- _Working data_:
#####
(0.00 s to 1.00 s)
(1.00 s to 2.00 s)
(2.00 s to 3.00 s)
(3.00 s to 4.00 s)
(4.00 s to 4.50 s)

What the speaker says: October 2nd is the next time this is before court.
#####
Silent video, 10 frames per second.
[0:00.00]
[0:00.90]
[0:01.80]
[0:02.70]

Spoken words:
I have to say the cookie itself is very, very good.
#####
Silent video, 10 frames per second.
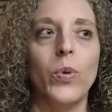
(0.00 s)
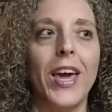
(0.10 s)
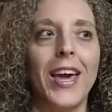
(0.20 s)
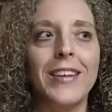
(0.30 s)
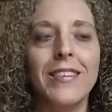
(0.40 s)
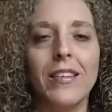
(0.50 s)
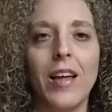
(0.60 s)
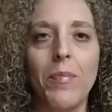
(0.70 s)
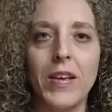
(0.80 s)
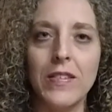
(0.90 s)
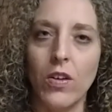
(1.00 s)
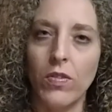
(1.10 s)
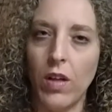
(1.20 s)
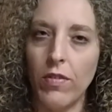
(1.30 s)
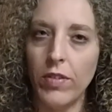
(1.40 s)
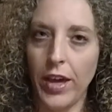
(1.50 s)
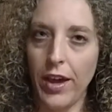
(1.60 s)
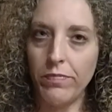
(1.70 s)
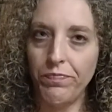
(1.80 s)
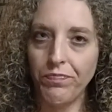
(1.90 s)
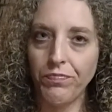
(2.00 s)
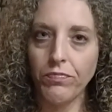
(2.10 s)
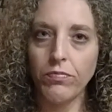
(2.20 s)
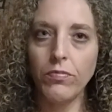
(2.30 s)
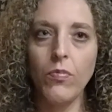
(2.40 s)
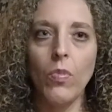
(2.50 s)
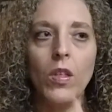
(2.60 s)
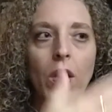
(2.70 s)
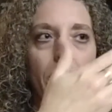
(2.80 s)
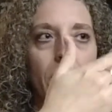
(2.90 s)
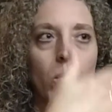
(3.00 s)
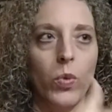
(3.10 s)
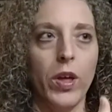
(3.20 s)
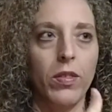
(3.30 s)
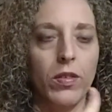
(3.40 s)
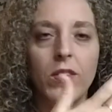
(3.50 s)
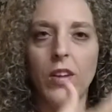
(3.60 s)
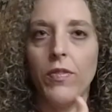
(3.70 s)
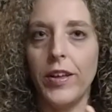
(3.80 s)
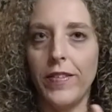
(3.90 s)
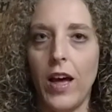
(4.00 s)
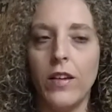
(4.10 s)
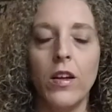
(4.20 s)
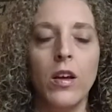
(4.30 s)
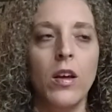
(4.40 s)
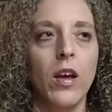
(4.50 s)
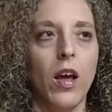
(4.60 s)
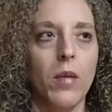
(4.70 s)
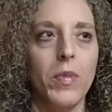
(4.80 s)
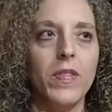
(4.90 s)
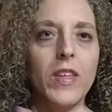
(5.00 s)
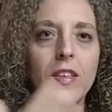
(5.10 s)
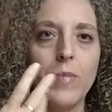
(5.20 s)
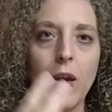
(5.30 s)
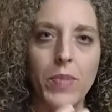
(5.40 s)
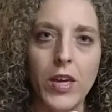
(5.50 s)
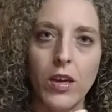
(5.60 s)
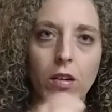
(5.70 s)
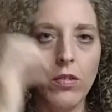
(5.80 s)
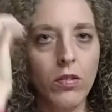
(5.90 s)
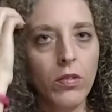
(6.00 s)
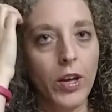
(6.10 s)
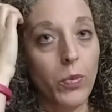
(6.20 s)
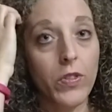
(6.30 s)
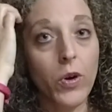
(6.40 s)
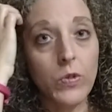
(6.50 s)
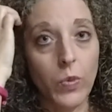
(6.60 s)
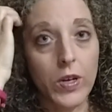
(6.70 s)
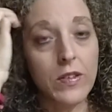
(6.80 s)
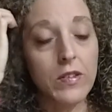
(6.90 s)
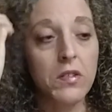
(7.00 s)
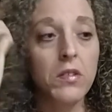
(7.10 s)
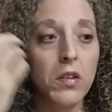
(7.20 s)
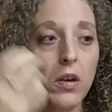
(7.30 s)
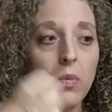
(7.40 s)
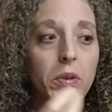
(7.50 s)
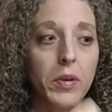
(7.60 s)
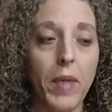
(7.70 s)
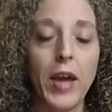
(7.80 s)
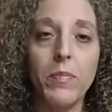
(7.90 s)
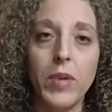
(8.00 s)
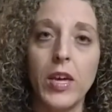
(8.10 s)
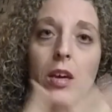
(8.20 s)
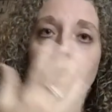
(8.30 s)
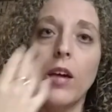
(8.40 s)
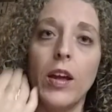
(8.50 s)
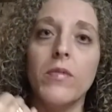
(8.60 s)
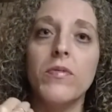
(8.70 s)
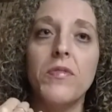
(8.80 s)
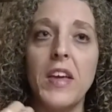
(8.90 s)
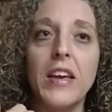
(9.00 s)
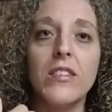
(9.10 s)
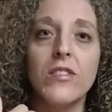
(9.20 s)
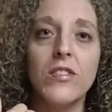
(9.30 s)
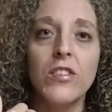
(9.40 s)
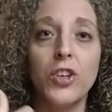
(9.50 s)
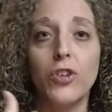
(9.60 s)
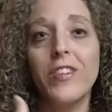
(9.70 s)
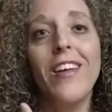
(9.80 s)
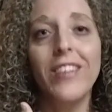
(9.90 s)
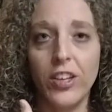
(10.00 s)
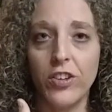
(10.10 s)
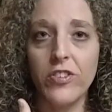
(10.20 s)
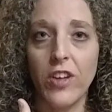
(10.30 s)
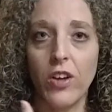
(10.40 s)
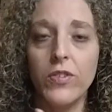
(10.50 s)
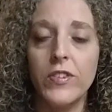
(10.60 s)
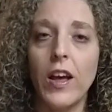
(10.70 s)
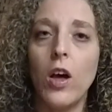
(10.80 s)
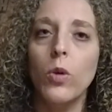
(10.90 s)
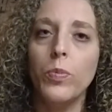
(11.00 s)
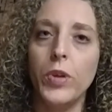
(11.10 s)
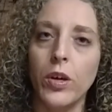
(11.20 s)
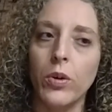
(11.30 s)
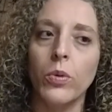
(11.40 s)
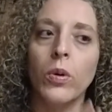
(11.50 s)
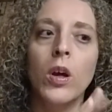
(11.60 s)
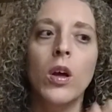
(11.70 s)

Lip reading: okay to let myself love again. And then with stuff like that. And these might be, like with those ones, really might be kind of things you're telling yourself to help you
#####
Within the data above, the lines from the one with "(0.00 s to 1.00 s)" to the one with "What the speaker" must be repeated exactly; no other line belongs in the answer.

- _Task answer_:
(0.00 s to 1.00 s)
(1.00 s to 2.00 s)
(2.00 s to 3.00 s)
(3.00 s to 4.00 s)
(4.00 s to 4.50 s)

What the speaker says: October 2nd is the next time this is before court.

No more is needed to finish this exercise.